Our History with Blueberries - Reviving Their Home-Grown and Local Farm Status - Flowers, Trees & Plant Care

 

Our History with Blueberries - Reviving Their Home-Grown and Local Farm Status

The blueberry has a long and popular history with humans. Considered a very old species, it was once known as “star berry” by the Native Americans because of the ideal five-pointed star shape that forms on the blossom end of each berry. Native legend tells that the Great Spirit sent the berries to the earth to nourish the children during a famine.

Wild blueberries are native to North America, with varieties adapted to locations around the world from the tropics to Alaska. New immigrants from Scotland remembered a similar berry they called the blaeberry. Immigrants from England saw similarities to their whortleberries back home. The Danish found the New World berry to be remarkably like their wild bilberries, and settlers from northern Germany saw them as kin to their own bickberren. Closely related New World blueberry cousins also include the cranberry, and the wild huckleberry, the latter of which most agree (although the debate continues) has larger seeds than the wild blueberry, and is frequently mistaken for wild blueberries. Blueberries, huckleberries and cranberries are in the “Heath” family in the genus Vaccinium.

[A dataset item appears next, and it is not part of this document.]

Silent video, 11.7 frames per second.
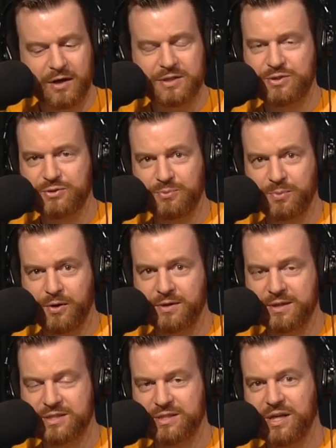costume
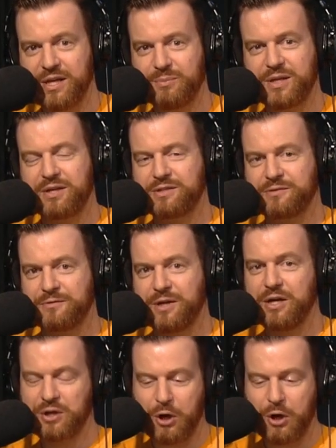parties because of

Long established within the New World’s native cuisine, the French explorer Samuel de Champlain noted natives harvesting the berries along what is now Lake Huron, where they were then dried, beaten to a powder, and mixed with water, cornmeal and honey to make “Sautauthig,” a sort of pudding. Meriwether Lewis and William Clark, appointed by Thomas Jefferson to explore the Columbia and Missouri Rivers and inform Native tribes that traders would soon be coming to buy their furs, witnessed how Native Americans along the way smoked wild blueberries as a form of preservation for winter, and also pounded wild blueberries into meat, which they then smoked and dried. Both the natives and settlers used other parts of the wild blueberry plant as well for teas and medicinal purposes.

In the early 1900s, Elizabeth White and Dr. Frederick Coville conducted breeding work to crossbreed varieties of the wild highbush blueberry for an easy-to-harvest tall growing berry plant good for home gardens and farms. With continued breeding and natural selection, their work resulted in today’s cultivated blueberry varieties. However, wild lowbush, hand-harvested blueberries are also a niche industry of their own, offering smaller and intensively flavored fruits. Today, in Maine for example, a certified organic wild blueberry farm sells the berries as fresh, frozen, dried and in preserves.

By the late 20th century, most homeowners had dropped the time-honored tradition of having a few berry bushes in their backyards, whether blueberries, gooseberries, currents or other types. By the end of the 20th century, berries became more of an item that showed up in the supermarket as a commercial product. But local blueberry farming and home growing are old traditions enjoying a revival. U-pick blueberry farms are finding visitors come from miles to pick their own berries in the sunshine, and to give their children a sense of harvesting fresh from the earth. And people with secret family recipes made with blueberries are selling kitchen-created blueberry items over the Internet and to local customers.